The expected result is the full set of records, copied precisely, with images dropped.

# # # # # # #

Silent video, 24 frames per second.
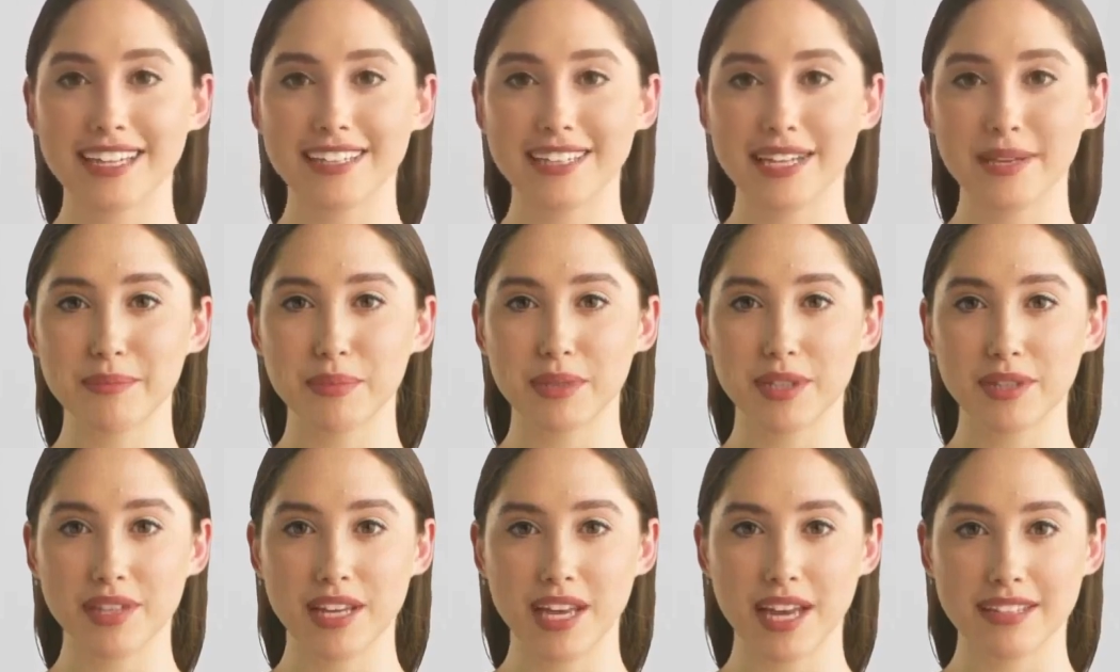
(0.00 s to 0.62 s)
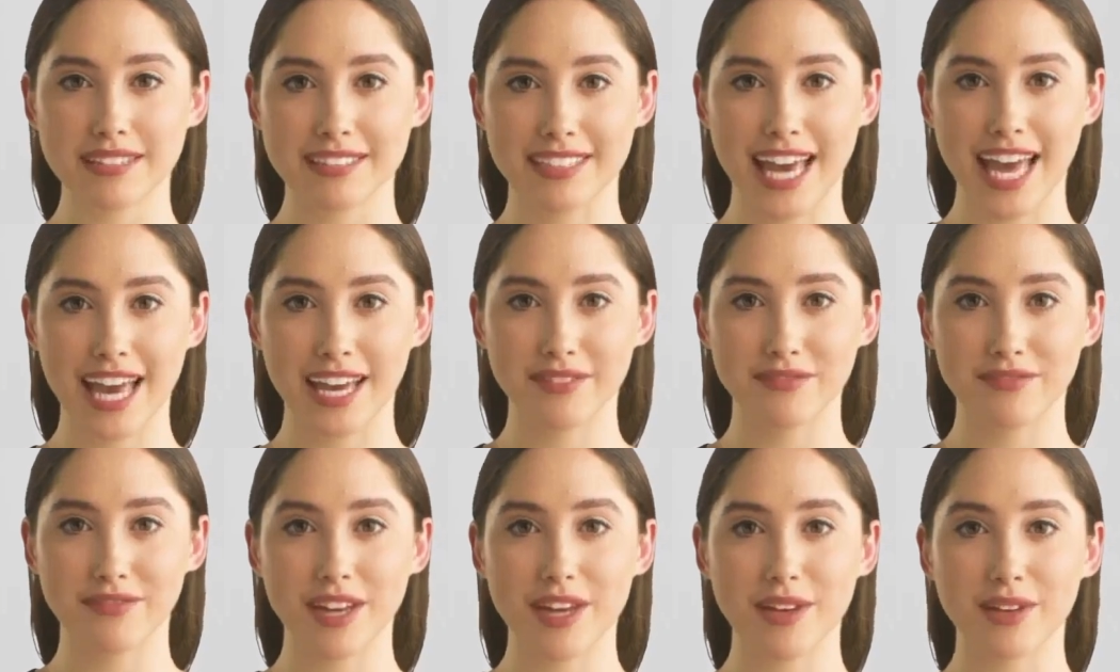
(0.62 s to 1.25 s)
Exipure comes
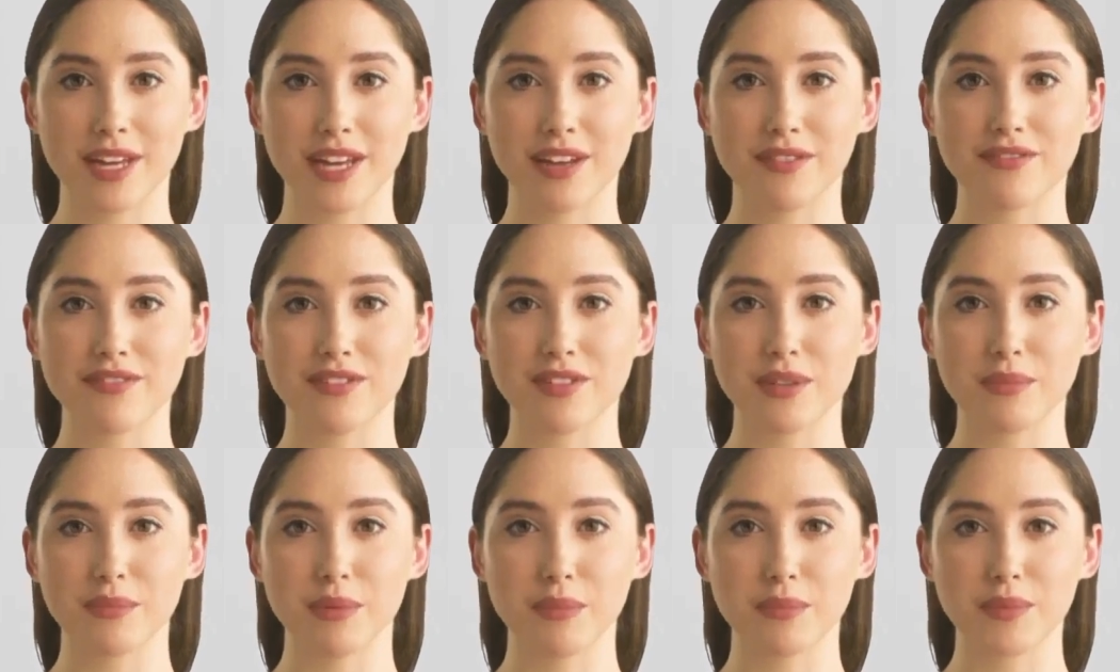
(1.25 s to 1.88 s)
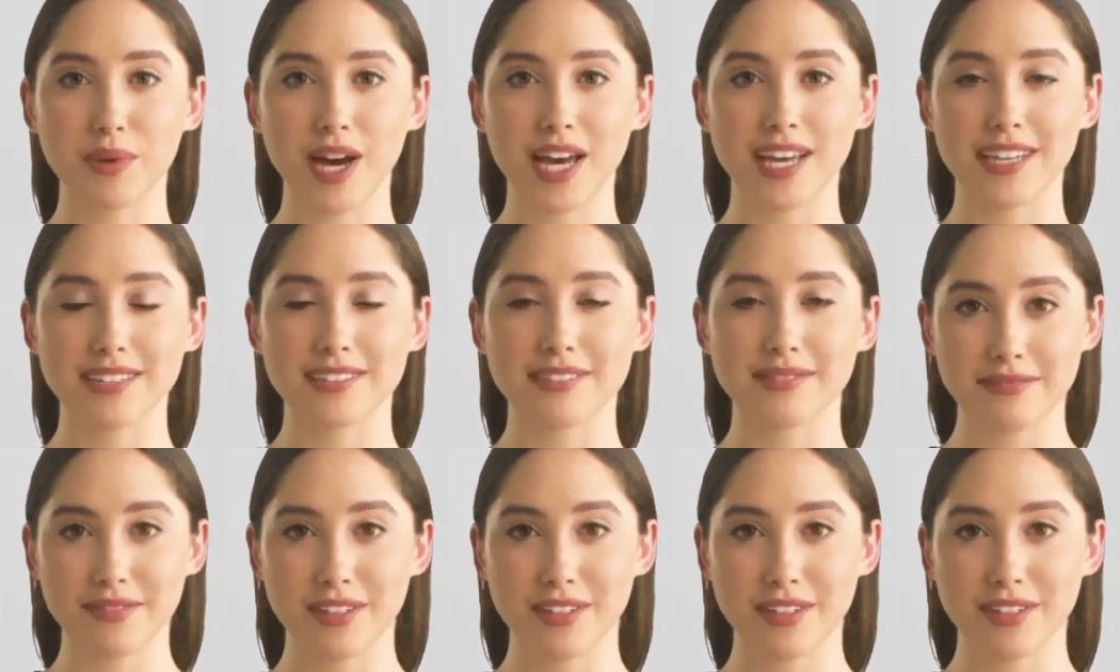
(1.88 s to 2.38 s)
at a very affordable price.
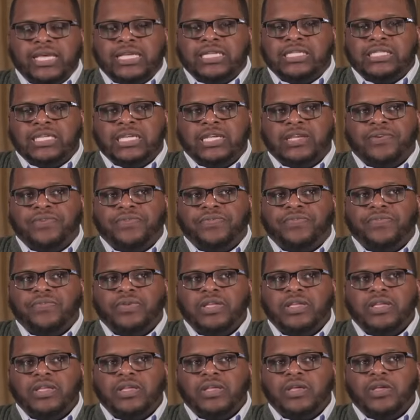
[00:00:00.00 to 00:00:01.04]
as if
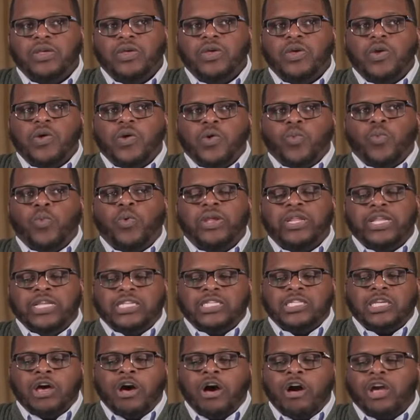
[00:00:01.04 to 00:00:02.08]
what he's
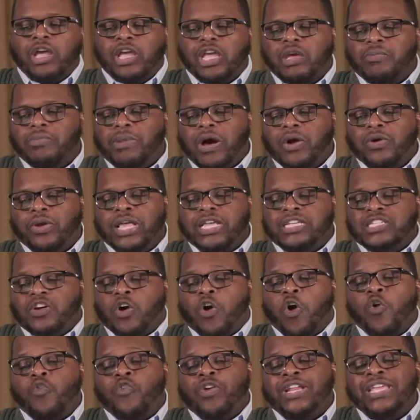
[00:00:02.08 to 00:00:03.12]
talking about has
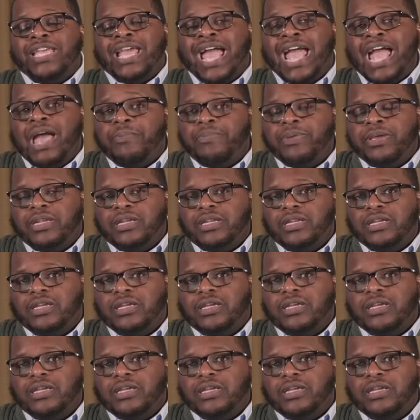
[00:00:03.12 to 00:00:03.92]
already happened,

# # # # # # #

• Written response:
Silent video, 24 frames per second.
(0.00 s to 0.62 s)
(0.62 s to 1.25 s)
Exipure comes
(1.25 s to 1.88 s)
(1.88 s to 2.38 s)
at a very affordable price.
[00:00:00.00 to 00:00:01.04]
as if
[00:00:01.04 to 00:00:02.08]
what he's
[00:00:02.08 to 00:00:03.12]
talking about has
[00:00:03.12 to 00:00:03.92]
already happened,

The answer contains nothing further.